The answer is all of the entries below, repeated exactly and free of pictures.

Entries shown –
◇ ◇ ◇ ◇
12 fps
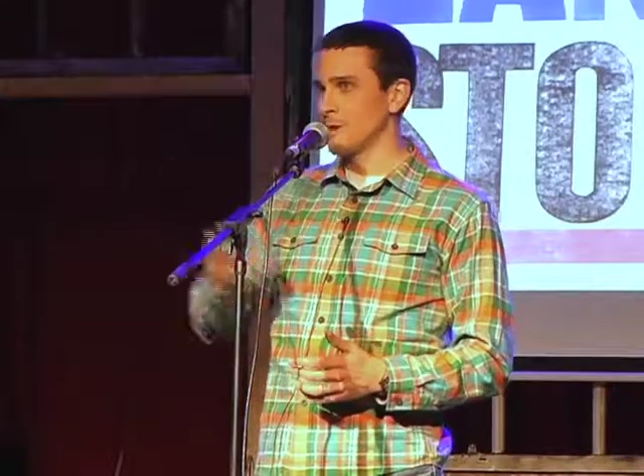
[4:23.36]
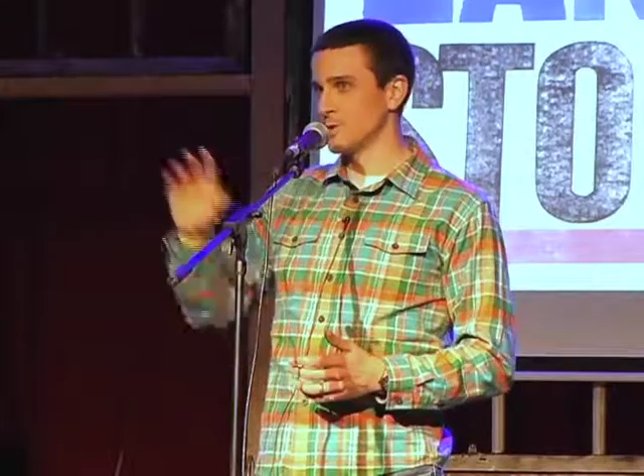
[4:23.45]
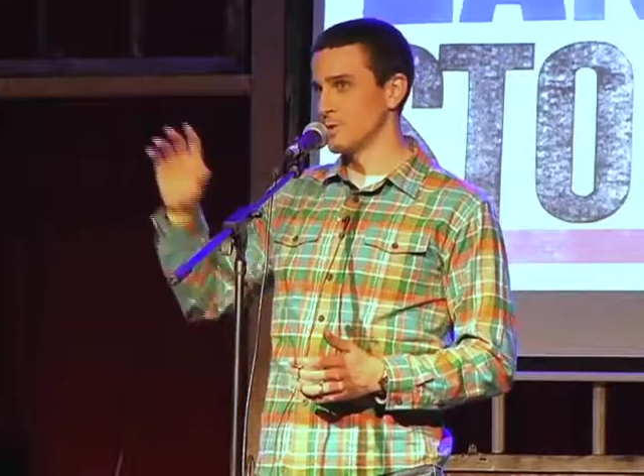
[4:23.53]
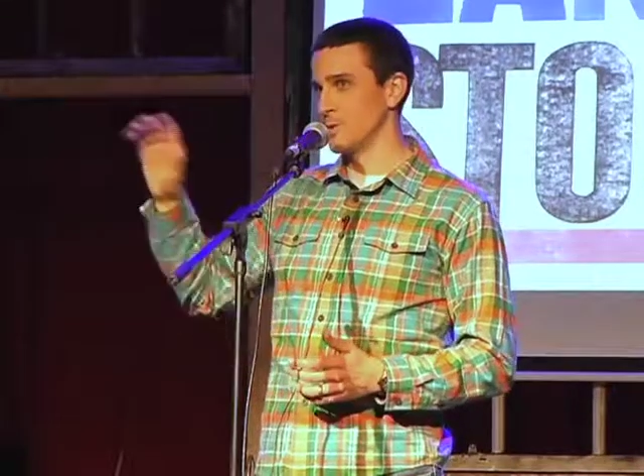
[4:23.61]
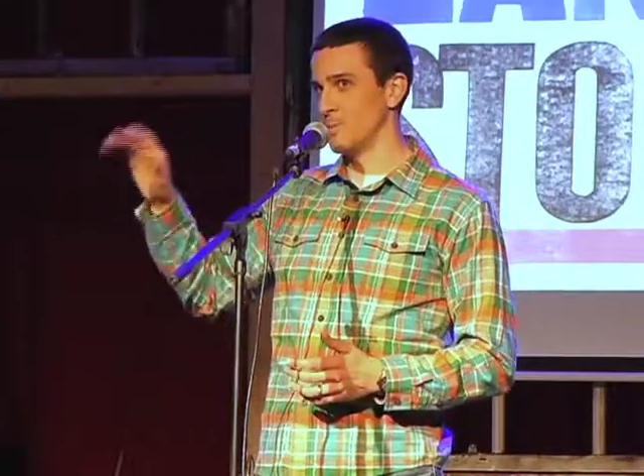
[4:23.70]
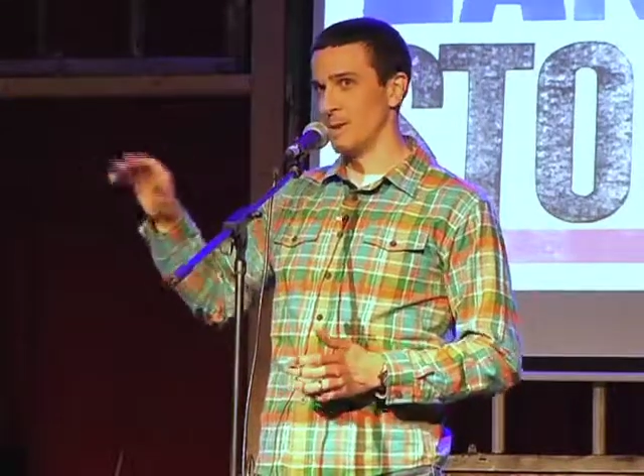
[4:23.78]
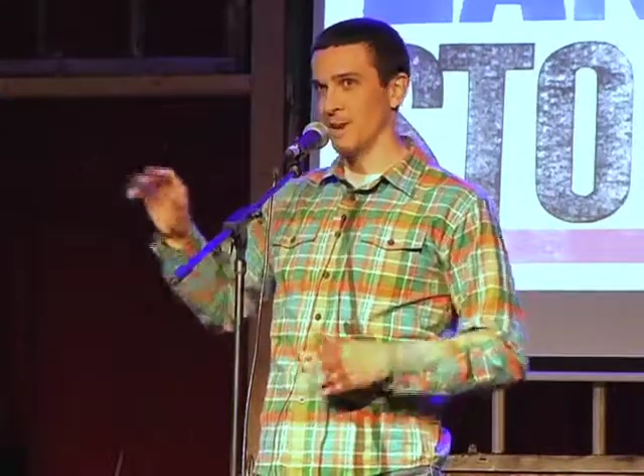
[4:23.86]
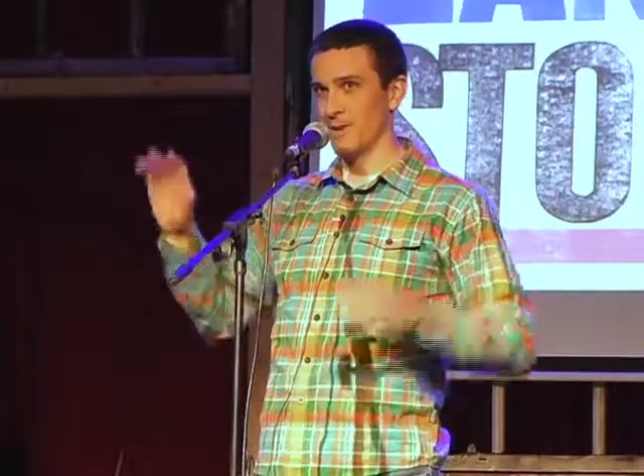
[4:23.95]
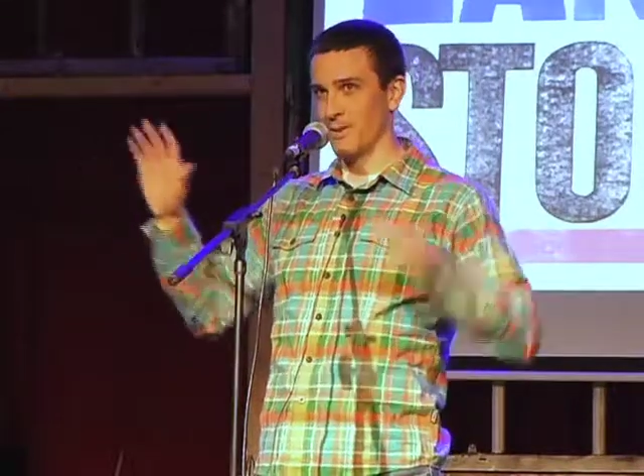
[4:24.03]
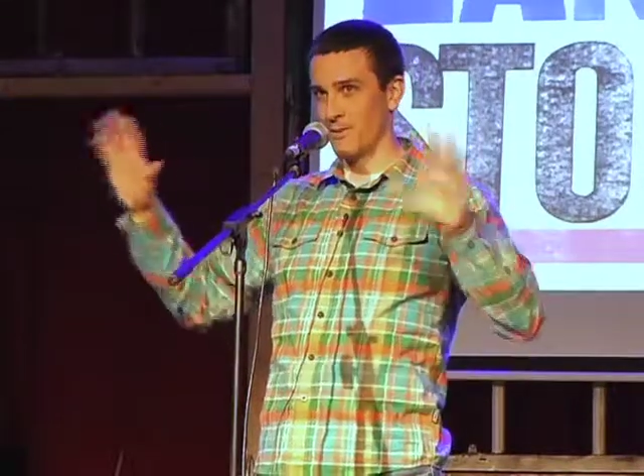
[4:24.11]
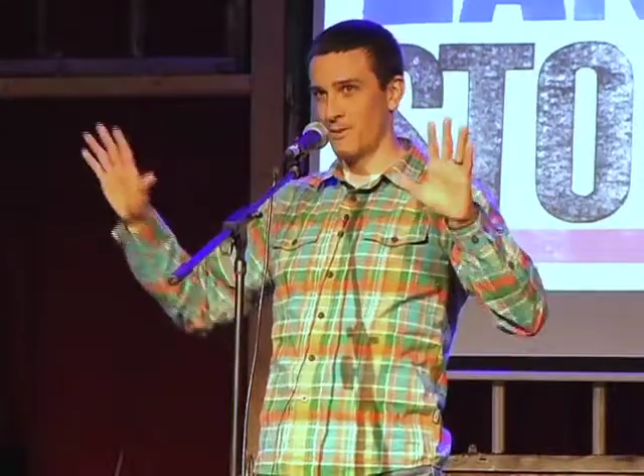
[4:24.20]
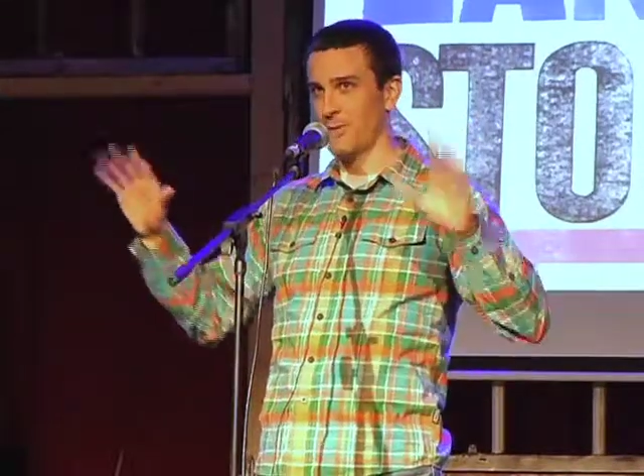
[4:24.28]
So
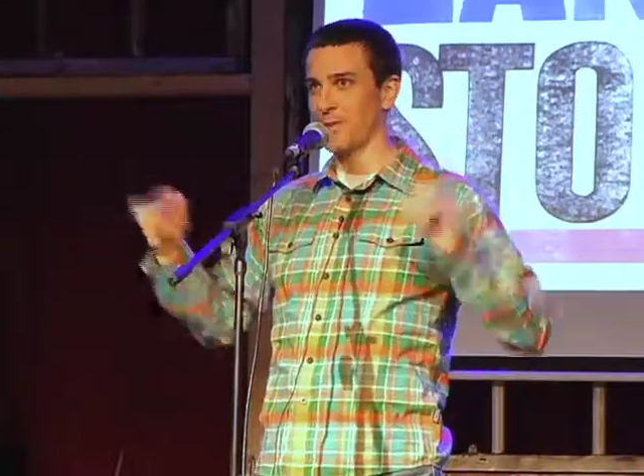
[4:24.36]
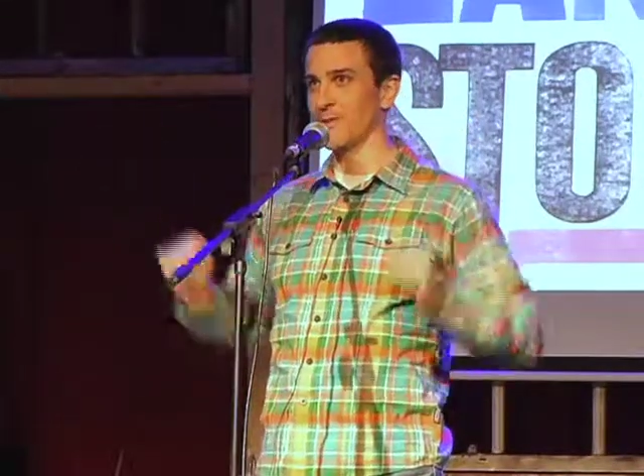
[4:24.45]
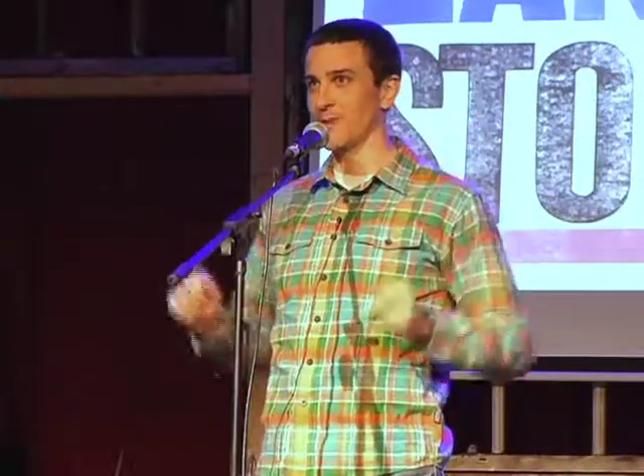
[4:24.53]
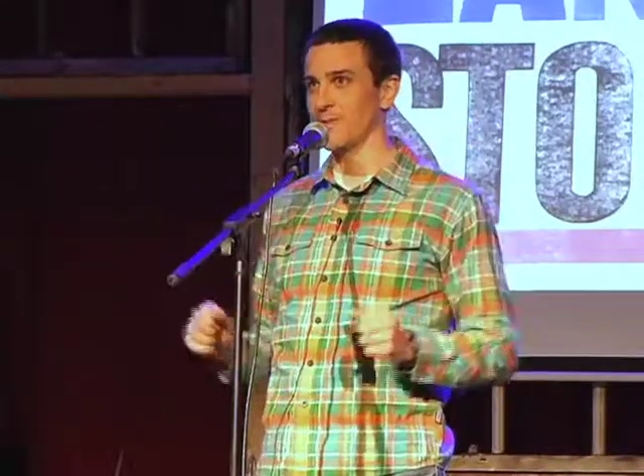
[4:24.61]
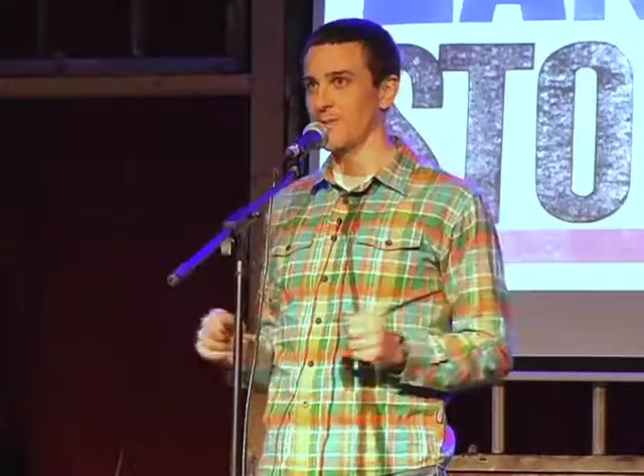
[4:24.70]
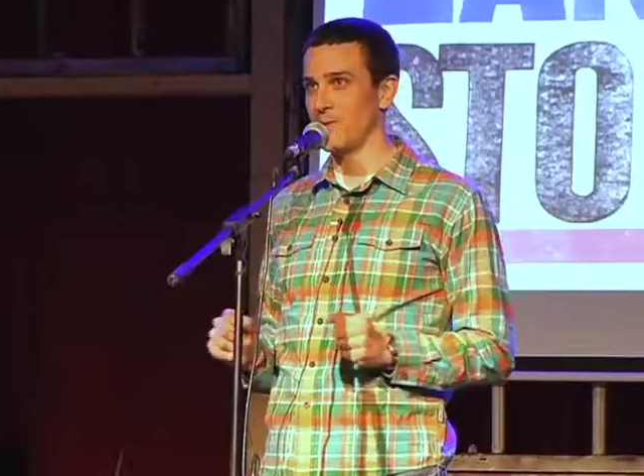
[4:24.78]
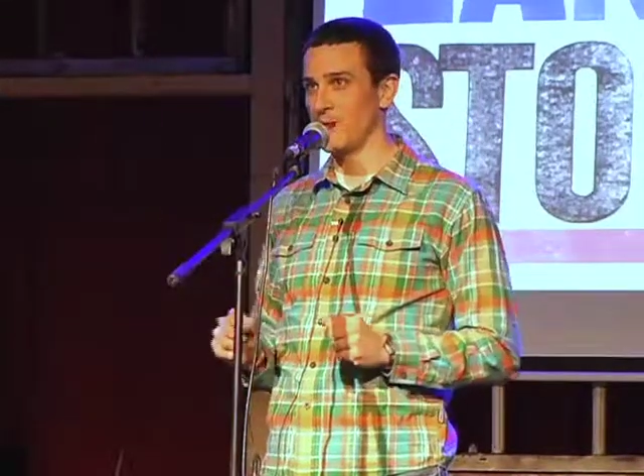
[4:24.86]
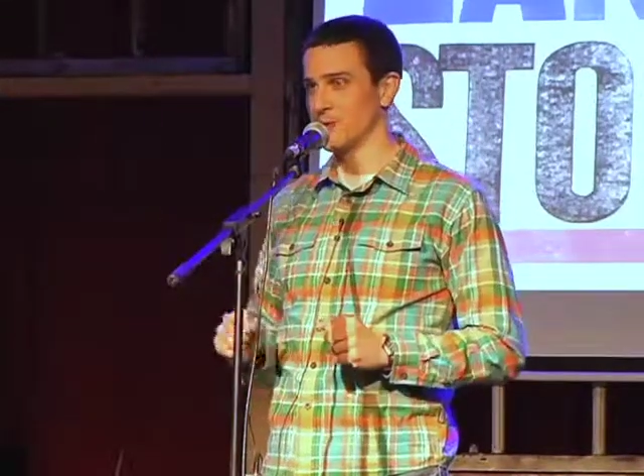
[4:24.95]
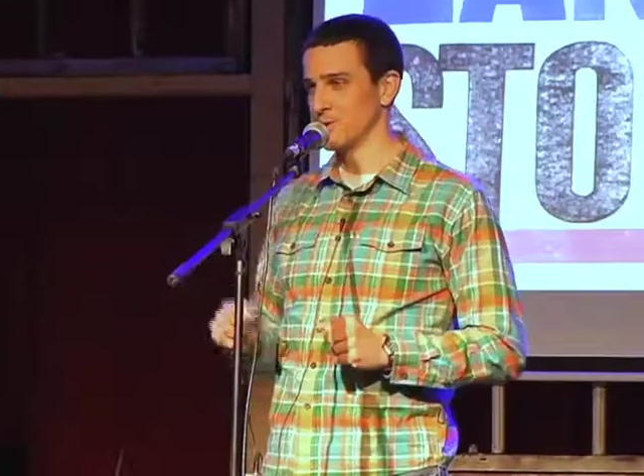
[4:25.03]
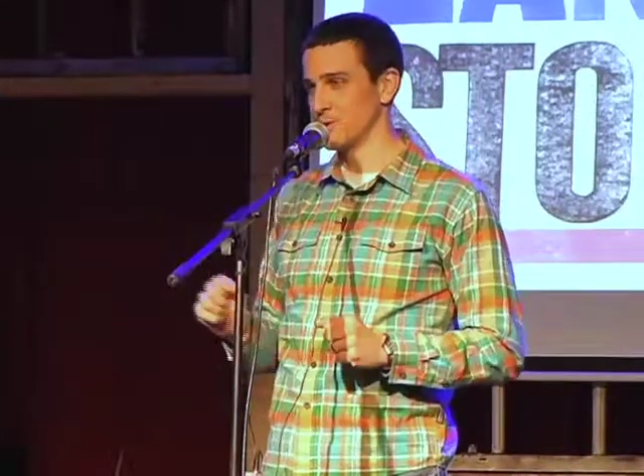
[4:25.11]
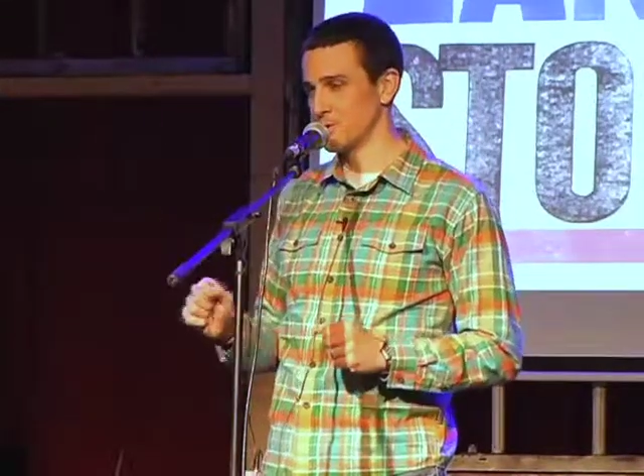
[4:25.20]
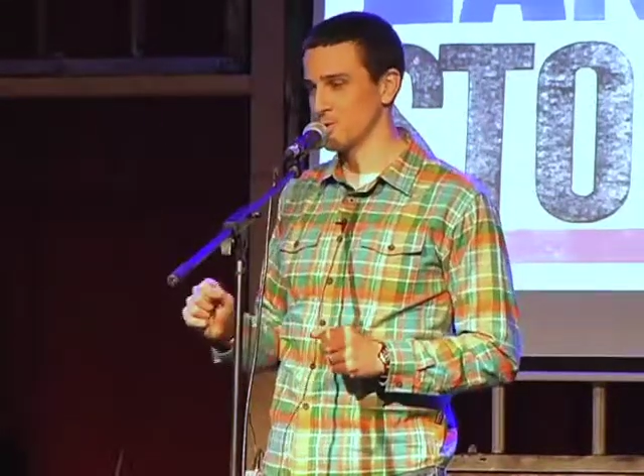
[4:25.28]
my 5th and final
◇ ◇ ◇ ◇
Result –
12 fps
[4:23.36]
[4:23.45]
[4:23.53]
[4:23.61]
[4:23.70]
[4:23.78]
[4:23.86]
[4:23.95]
[4:24.03]
[4:24.11]
[4:24.20]
[4:24.28]
So
[4:24.36]
[4:24.45]
[4:24.53]
[4:24.61]
[4:24.70]
[4:24.78]
[4:24.86]
[4:24.95]
[4:25.03]
[4:25.11]
[4:25.20]
[4:25.28]
my 5th and final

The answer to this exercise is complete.